» **Exercise prompt**
Write the data out again, word for word.

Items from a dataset

=-=-=

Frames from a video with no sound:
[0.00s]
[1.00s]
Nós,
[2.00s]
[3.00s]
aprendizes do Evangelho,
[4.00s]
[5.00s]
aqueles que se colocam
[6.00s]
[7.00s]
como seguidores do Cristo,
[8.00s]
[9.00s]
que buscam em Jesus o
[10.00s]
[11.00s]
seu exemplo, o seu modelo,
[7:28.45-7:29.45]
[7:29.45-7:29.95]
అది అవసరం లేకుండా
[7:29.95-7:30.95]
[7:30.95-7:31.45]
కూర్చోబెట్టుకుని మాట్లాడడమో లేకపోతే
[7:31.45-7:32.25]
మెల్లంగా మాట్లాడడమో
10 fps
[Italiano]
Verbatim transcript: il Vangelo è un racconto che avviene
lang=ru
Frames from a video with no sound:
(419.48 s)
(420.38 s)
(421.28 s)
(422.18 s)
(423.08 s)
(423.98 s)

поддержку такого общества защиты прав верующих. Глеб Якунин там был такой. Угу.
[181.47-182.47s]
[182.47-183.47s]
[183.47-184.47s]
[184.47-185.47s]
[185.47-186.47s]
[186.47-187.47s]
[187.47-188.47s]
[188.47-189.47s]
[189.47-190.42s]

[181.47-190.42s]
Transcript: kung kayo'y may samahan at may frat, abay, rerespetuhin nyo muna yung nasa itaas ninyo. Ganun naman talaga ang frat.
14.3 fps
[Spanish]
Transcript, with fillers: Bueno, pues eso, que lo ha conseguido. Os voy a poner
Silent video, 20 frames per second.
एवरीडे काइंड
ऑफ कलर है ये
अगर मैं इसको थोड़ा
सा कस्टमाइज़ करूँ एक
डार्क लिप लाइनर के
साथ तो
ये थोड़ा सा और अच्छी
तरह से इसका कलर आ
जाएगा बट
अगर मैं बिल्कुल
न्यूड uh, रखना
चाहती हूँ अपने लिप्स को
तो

=-=-=

» **Solution to this exercise**
Frames from a video with no sound:
[0.00s]
[1.00s]
Nós,
[2.00s]
[3.00s]
aprendizes do Evangelho,
[4.00s]
[5.00s]
aqueles que se colocam
[6.00s]
[7.00s]
como seguidores do Cristo,
[8.00s]
[9.00s]
que buscam em Jesus o
[10.00s]
[11.00s]
seu exemplo, o seu modelo,
[7:28.45-7:29.45]
[7:29.45-7:29.95]
అది అవసరం లేకుండా
[7:29.95-7:30.95]
[7:30.95-7:31.45]
కూర్చోబెట్టుకుని మాట్లాడడమో లేకపోతే
[7:31.45-7:32.25]
మెల్లంగా మాట్లాడడమో
10 fps
[Italiano]
Verbatim transcript: il Vangelo è un racconto che avviene
lang=ru
Frames from a video with no sound:
(419.48 s)
(420.38 s)
(421.28 s)
(422.18 s)
(423.08 s)
(423.98 s)

поддержку такого общества защиты прав верующих. Глеб Якунин там был такой. Угу.
[181.47-182.47s]
[182.47-183.47s]
[183.47-184.47s]
[184.47-185.47s]
[185.47-186.47s]
[186.47-187.47s]
[187.47-188.47s]
[188.47-189.47s]
[189.47-190.42s]

[181.47-190.42s]
Transcript: kung kayo'y may samahan at may frat, abay, rerespetuhin nyo muna yung nasa itaas ninyo. Ganun naman talaga ang frat.
14.3 fps
[Spanish]
Transcript, with fillers: Bueno, pues eso, que lo ha conseguido. Os voy a poner
Silent video, 20 frames per second.
एवरीडे काइंड
ऑफ कलर है ये
अगर मैं इसको थोड़ा
सा कस्टमाइज़ करूँ एक
डार्क लिप लाइनर के
साथ तो
ये थोड़ा सा और अच्छी
तरह से इसका कलर आ
जाएगा बट
अगर मैं बिल्कुल
न्यूड uh, रखना
चाहती हूँ अपने लिप्स को
तो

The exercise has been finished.